Der Stiftungsverwaltung deshalb, weil sie im gegenwärtigen Falle durch eine Staatsbehörde repräsentiert ist, in Angelegenheiten der Stiftung staatliche Funktionen beizulegen, würde nur dann überhaupt zulässig sein, wenn das Statut den § 4 nicht enthielte, sondern unter dem Abschnitt »Organe« sogleich den ersten Absatz des § 5 folgen ließe. Weiter aber dürfte dann auch Abs. 3 des § 5 nicht vorhanden sein. Denn es wäre überflüssig, eine Behörde in Ausübung ihrer staatlichen Funktion speziell auf den Inhalt einer Stiftungsurkunde zu verpflichten, und widersinnig, ihr dabei die Rücksichtnahme auf Staatsinteressen, die sie in ihrer amtlichen Tätigkeit sonst zu vertreten hat, verwehren zu wollen. Ferner dürften die andern Organe, Stiftungskommissar und Vorstände der Betriebe, nicht konstitutiv, als Organe der Stiftung, sondern höchstens instruktionell, als Hilfsorgane der Stiftungsverwaltung, eingeführt sein, weil es nicht angängig wäre, einer Behörde in Hinsicht auf staatliche Geschäfte Organe privaten Charakters nebenzuordnen. Und endlich dürfte das Statut den § 110 nicht enthalten. Denn keine Behörde kann hinsichtlich der Ausübung staatlicher Funktionen der Kontrolle einer nicht-staatlichen Instanz unterstehen.
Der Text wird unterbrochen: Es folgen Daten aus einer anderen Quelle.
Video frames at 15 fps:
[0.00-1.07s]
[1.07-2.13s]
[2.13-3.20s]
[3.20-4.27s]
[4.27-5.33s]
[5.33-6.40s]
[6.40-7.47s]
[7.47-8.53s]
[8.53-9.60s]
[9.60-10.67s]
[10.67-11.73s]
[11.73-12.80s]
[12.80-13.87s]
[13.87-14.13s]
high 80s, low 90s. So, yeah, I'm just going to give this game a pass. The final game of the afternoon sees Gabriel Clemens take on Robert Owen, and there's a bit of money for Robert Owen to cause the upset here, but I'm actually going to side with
II. Verhältnis der Organe der Carl Zeiss-Stiftung zu den Staatsbehörden.

Als juristische Person steht die Carl Zeiss-Stiftung, wie jede andere Stiftung, unter staatlicher Aufsicht, und da die juristische Person tatsächlich nur durch ihre Organe handlungsfähig wird, so stehen diese Organe unter solcher Aufsicht.
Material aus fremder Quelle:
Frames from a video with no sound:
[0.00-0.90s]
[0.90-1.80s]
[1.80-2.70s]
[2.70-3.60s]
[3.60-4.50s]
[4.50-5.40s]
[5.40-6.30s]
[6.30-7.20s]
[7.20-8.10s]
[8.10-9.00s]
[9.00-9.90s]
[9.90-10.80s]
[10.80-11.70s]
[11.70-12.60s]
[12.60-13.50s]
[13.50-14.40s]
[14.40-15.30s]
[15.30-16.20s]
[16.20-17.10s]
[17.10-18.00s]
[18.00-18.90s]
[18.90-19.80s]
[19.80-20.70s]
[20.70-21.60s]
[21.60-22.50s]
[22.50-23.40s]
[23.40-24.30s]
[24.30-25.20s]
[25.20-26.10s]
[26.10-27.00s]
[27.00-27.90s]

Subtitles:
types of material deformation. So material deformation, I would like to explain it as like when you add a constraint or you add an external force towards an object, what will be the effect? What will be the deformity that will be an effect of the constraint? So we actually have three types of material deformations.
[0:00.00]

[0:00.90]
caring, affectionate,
Diese allgemeine — gesetzliche — Staatsaufsicht hat aber zum Gegenstand lediglich die Wahrung von Gesetzlichkeit und Ordnungsmäßigkeit in den Handlungen und dem Verfahren der Stiftungsorgane und die Sicherung dauernder Übereinstimmung der Verwaltung der Stiftung mit den Vorschriften der Urkunde, auf Grund welcher die landesherrliche Bestätigung erteilt und das Recht der juristischen Person verliehen worden ist — welche Urkunde im vorliegenden Fall seit dem 16. August 1896 durch das gegenwärtige »Statut der Carl Zeiss-Stiftung« ersetzt ist.

Da die Verleihung der juristischen Persönlichkeit und die Bestätigung eines Stiftungsstatuts Akte der Staatshoheit sind, so ist die Staatsregierung selbst die Instanz, die diese gesetzliche Aufsicht auszuüben hat. In Hinsicht auf letztere unterstehen also alle Organe der Stiftung im vorliegenden Falle dem Großherzogl. Staatsministerium, auch die Stiftungsverwaltung. Letztere ist, obschon Staatsbehörde, nicht Organ der staatlichen Aufsicht über die Stiftung, weil sie Organ der Stiftung ist.

Weil aber die allgemeine Staatsaufsicht lediglich die Gesetzlichkeit, Ordnungsmäßigkeit und Statutenmäßigkeit zu überwachen hat, so untersteht innerhalb des statutenmäßigen Handelns kein Organ der Stiftung der Aufsicht oder der Einwirkung irgend einer Staatsbehörde, auch die Stiftungsverwaltung nicht. Obwohl sie nicht selbst die oberste Staatsbehörde ist, gibt es auch für sie in Hinsicht auf die Ausübung der statutarischen Funktionen keine vorgesetzte Instanz. Gemäß § 4 des Statuts steht der Stiftungsverwaltung in dem ihr zugewiesenen Wirkungskreis die »oberste« Leitung der Stiftungsangelegenheiten zu. Sie ist also in allen Entschließungen und Handlungen innerhalb ihrer statutenmäßigen Kompetenz völlig souverän. Gegen ihre Entschließungen und Handlungen in Angelegenheiten der Stiftung ist keine Berufung möglich; angefochten könnten sie im Verwaltungsweg nur werden unter Anrufen der Staatsaufsicht wegen Statutenwidrigkeit.